It's basically an implementation of CreateOrderSaga from Chris Richardson book on Microservices
In repo, we have order_service
which is the saga entrypoint,
and 3 other services with workers handling commands that order_service
sends : consumer_service
, restaurant_service
, accounting_service
.
For basic saga pattern, saga_py library is used.
Firstly, run all infrastructure
docker-compose up --build --remove-orphans
Then, you can visit next URLs:
- http://localhost:5000 - homepage with all links to run sagas.

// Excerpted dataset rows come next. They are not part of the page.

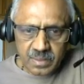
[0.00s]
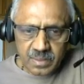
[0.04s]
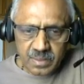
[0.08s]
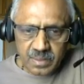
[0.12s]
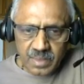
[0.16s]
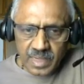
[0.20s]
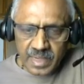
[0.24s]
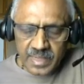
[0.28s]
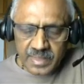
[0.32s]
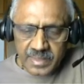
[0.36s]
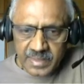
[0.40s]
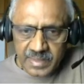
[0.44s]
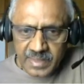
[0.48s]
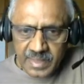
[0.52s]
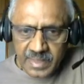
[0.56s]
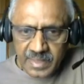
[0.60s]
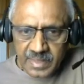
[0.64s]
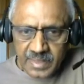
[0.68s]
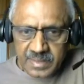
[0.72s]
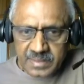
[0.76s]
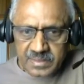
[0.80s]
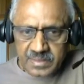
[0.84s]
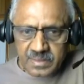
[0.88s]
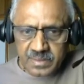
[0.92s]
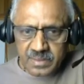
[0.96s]
And
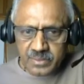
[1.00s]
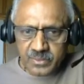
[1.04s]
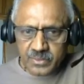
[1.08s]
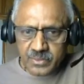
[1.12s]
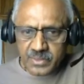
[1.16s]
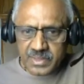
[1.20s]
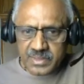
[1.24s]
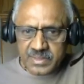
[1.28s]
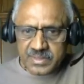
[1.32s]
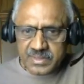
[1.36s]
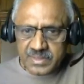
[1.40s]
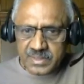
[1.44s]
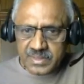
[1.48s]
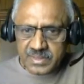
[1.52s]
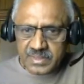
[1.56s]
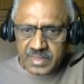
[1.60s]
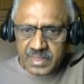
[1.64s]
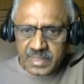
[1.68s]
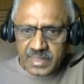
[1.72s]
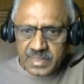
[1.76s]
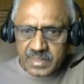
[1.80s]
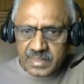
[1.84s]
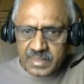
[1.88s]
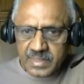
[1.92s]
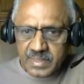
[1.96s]
hence you can see
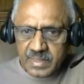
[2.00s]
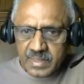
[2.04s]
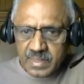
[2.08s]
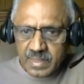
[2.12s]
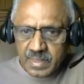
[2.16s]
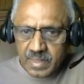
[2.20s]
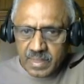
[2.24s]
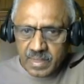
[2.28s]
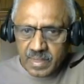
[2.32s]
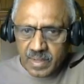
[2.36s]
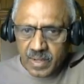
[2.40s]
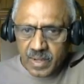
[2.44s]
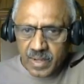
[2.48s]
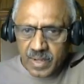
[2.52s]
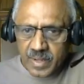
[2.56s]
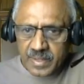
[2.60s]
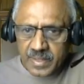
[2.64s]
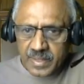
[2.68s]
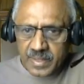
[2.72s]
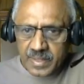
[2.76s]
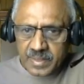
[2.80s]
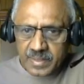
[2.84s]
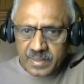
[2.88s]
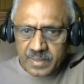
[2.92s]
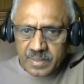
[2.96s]
that
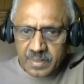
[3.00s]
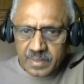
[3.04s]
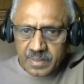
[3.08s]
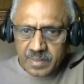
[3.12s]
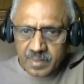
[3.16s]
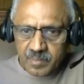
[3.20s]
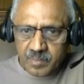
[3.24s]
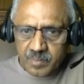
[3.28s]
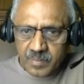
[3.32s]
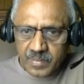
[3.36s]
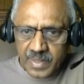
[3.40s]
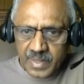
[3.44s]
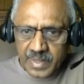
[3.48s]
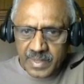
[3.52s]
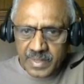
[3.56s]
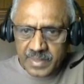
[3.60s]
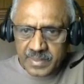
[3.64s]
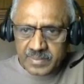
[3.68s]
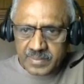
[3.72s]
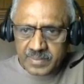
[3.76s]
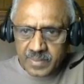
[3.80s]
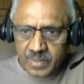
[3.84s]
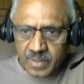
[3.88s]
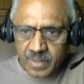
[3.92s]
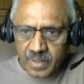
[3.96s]
Rn minus
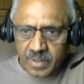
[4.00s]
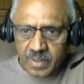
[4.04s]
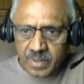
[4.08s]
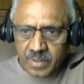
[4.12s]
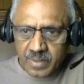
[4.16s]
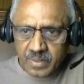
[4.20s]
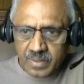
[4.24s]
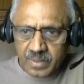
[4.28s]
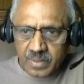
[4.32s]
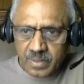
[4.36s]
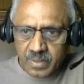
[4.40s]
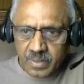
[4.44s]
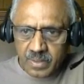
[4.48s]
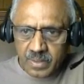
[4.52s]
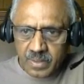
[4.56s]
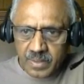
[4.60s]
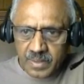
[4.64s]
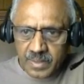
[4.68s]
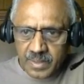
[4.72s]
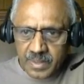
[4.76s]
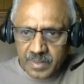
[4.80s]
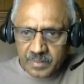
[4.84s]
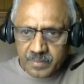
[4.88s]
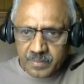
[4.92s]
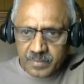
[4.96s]

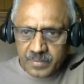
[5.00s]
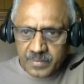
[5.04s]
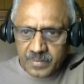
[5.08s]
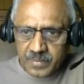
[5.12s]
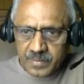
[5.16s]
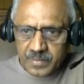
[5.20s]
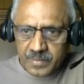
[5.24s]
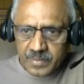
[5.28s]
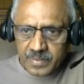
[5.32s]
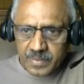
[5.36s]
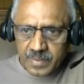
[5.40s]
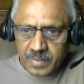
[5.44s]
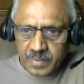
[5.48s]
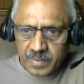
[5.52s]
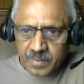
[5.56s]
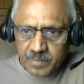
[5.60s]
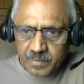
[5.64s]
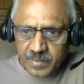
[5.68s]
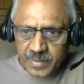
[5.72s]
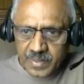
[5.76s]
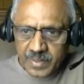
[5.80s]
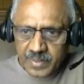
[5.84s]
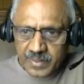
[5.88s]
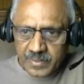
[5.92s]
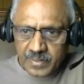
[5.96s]
Rm
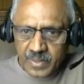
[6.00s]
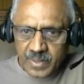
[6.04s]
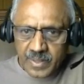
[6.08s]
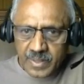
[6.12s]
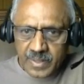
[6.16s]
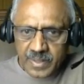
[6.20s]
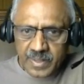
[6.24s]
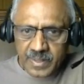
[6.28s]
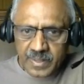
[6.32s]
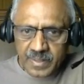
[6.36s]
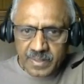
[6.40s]
minus Rn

- http://localhost:8081 - AsyncAPI docs for
order_service
- http://localhost:8082 - AsyncAPI docs for
consumer_service
- http://localhost:8083 - AsyncAPI docs for
restaurant_service
- http://localhost:8084 - AsyncAPI docs for
accounting_service
Firstly, run RabbitMQ and Redis
docker-compose --file docker-compose.local.yaml up
To run each service, see readme.md
files in each service folder.
In REST, we have Swagger / OpenAPI. In async messaging, alternative is AsyncAPI standard which provides its own IDL (interface definition language) for describing messages between various services.

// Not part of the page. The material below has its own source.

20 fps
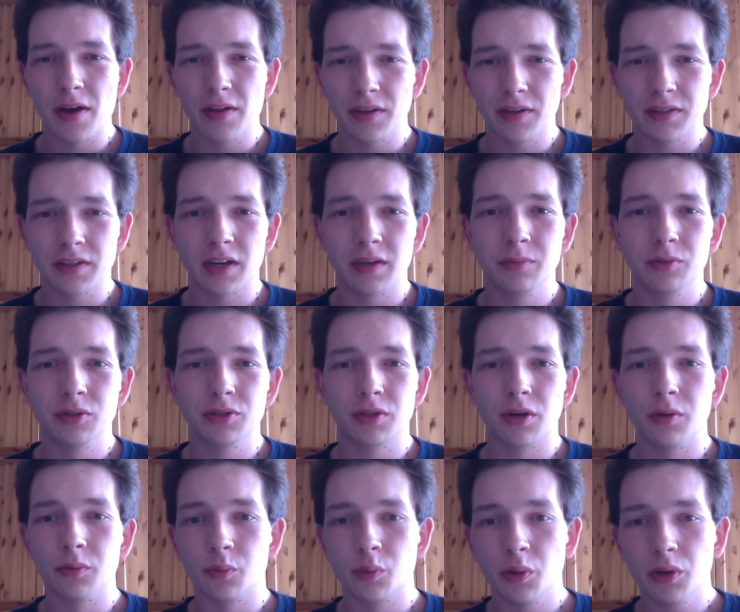the time you
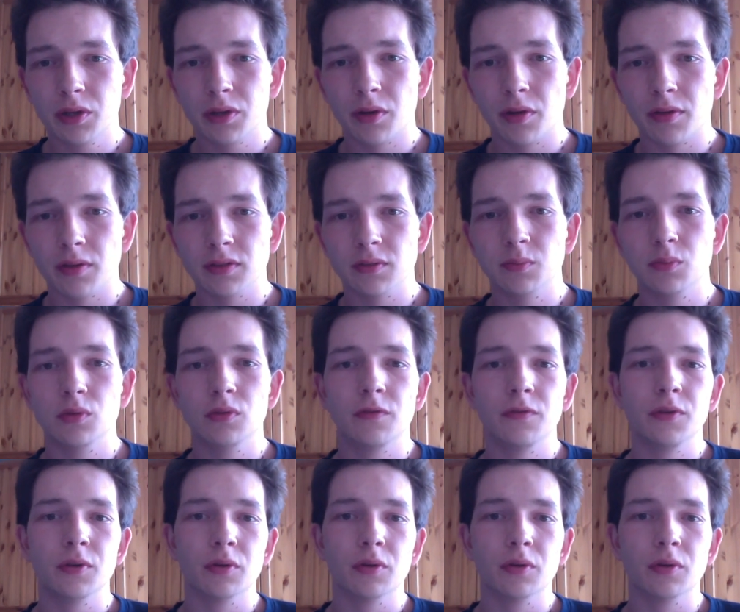start working on this move,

Each service has its own AsyncAPI spec (see asyncapi_specification.py
files)
which generates specs using asyncapi-python library.

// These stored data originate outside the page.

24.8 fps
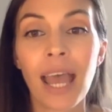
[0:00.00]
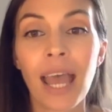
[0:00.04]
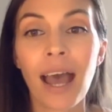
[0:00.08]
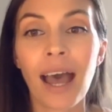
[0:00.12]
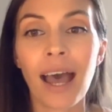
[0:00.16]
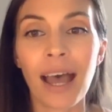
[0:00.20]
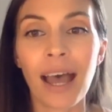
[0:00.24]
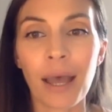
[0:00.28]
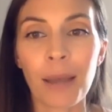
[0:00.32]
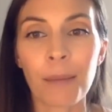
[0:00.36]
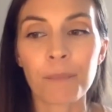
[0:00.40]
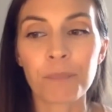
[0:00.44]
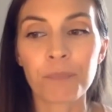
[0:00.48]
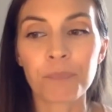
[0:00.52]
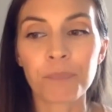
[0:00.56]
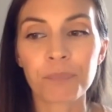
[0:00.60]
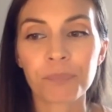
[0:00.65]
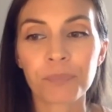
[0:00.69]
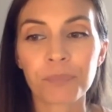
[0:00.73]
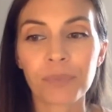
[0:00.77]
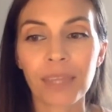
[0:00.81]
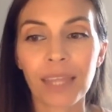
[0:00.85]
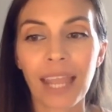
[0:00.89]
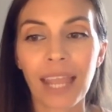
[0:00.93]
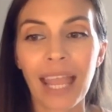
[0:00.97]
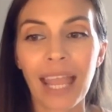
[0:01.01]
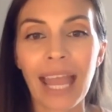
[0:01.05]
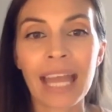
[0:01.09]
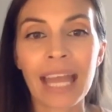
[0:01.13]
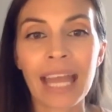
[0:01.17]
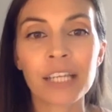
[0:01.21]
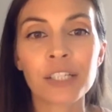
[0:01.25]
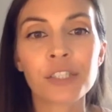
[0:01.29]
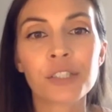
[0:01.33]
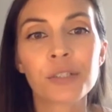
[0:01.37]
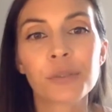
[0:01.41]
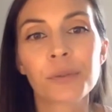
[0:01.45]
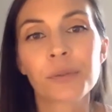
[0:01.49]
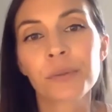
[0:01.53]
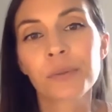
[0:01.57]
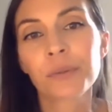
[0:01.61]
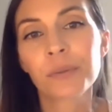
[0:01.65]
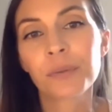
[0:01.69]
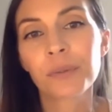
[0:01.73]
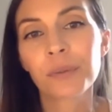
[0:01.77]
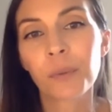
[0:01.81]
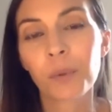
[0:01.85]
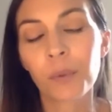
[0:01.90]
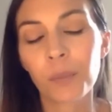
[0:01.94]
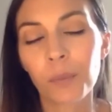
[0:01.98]
And
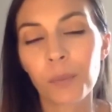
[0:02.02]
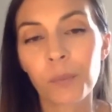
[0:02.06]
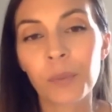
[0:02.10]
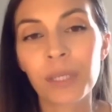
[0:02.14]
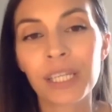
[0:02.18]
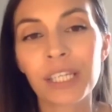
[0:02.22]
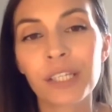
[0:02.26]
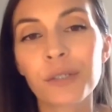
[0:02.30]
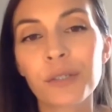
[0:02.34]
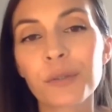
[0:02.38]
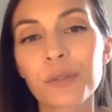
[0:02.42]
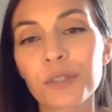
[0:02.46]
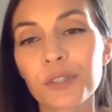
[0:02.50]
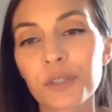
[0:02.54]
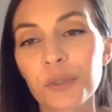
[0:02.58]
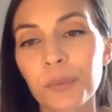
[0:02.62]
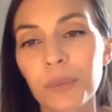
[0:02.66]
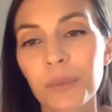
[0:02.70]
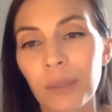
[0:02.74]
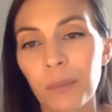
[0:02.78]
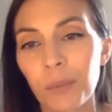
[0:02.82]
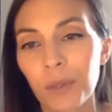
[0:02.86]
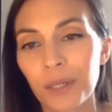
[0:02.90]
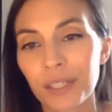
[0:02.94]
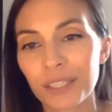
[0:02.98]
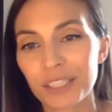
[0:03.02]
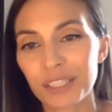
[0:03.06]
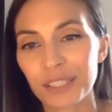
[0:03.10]
we usually want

asyncapi-python library is also used for describing message schemas
using dataclasses.
For example, create_ticket_message.py
file looks like
import dataclasses
from typing import List
import asyncapi
TASK_NAME = 'restaurant_service.create_ticket'
@dataclasses.dataclass
class OrderItem:
name: str
quantity: int
# "request" schema
@dataclasses.dataclass
class Payload:
order_id: int
customer_id: int
items: List[OrderItem]
# "response" schema
@dataclasses.dataclass
class Response:
ticket_id: int
message = asyncapi.Message(
name=TASK_NAME,
title='Create restaurant ticket',
summary='This command creates ticket so restaurant knows order details. \n'
'In real world, ticket may be created automatically or after restaurant manager approves it '
'(confirm that they will be able to cook desired dishes)',
payload=Payload,
)
response = asyncapi.Message(
name=f'{TASK_NAME}.response',
title='Response is just created restaurant ticket ID',
payload=Response,
)
These schemas are used to generate AsyncAPI specification, e.g., (see restaurant_service/restaurant_service/asyncapi_specification.py)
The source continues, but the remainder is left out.